登壇した4氏。(左から順に)JATAの髙橋会長、観光庁の村田長官、外務省領事局の實生局長、ANTOR-JAPANのラウル・ゲーラ会長
観光庁、外務省と日本旅行業協会(JATA)は6月16日、海外旅行2千万人に向けた共同記者会見を東京都内で開催した。7月1日申請分から旅券(パスポート)取得手数料が引き下げられることに合わせ、コロナ禍以降回復が鈍い海外旅行の完全復活に向けた今後の主要施策を発表。海外安全情報の無料配信サービス「たびレジ」の普及や、海外旅行促進キャンペーン「もっと!海外へ」のさらなる拡充を通して、海外旅行の機運醸成と安全啓発に連携して取り組む方針が打ち出された。

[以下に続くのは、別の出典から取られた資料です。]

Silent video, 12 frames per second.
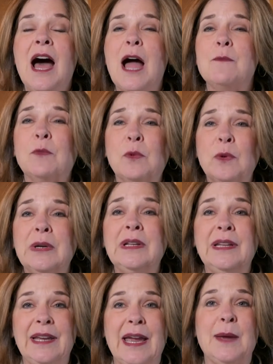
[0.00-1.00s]
I'm
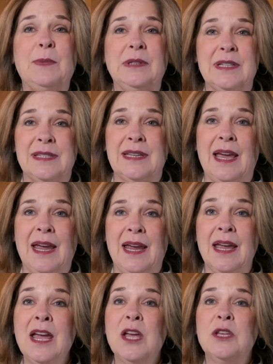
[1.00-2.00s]
really able to
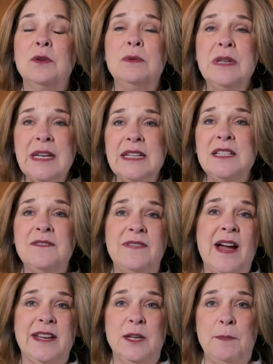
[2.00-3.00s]
say, you need to
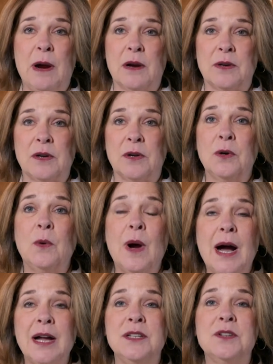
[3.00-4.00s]
find a partner who
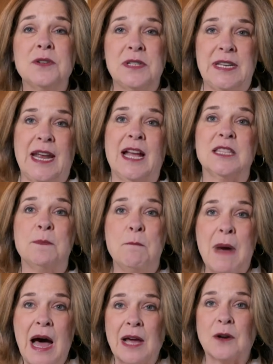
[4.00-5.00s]
understands
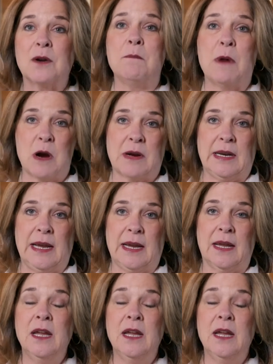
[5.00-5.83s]
modern marketing.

安心で円滑な海外旅行へ、まずはパスポート保有率を向上
共同記者会見には、観光庁の村田茂樹長官、外務省領事局の實生泰介局長、JATAの髙橋広行会長、駐日外国政府観光局協議会(ANTOR-JAPAN)のラウル・ゲーラ会長が登壇。今後の海外旅行促進施策の方向性を説明した。
観光庁の村田長官は、今年3月に策定した「第5次観光立国推進基本計画」で、海外旅行者数を2030年までに過去最高の2008万人に設定したことを報告。関係省庁・団体と幅広く連携し、アウトバウンド促進に取り組む姿勢を示した。その施策の四つの柱として、①機運醸成を通じた旅行需要喚起②若者の国際交流の促進③各国・地域との連携体制の強化④安心で円滑な旅行に向けた環境整備―を紹介した。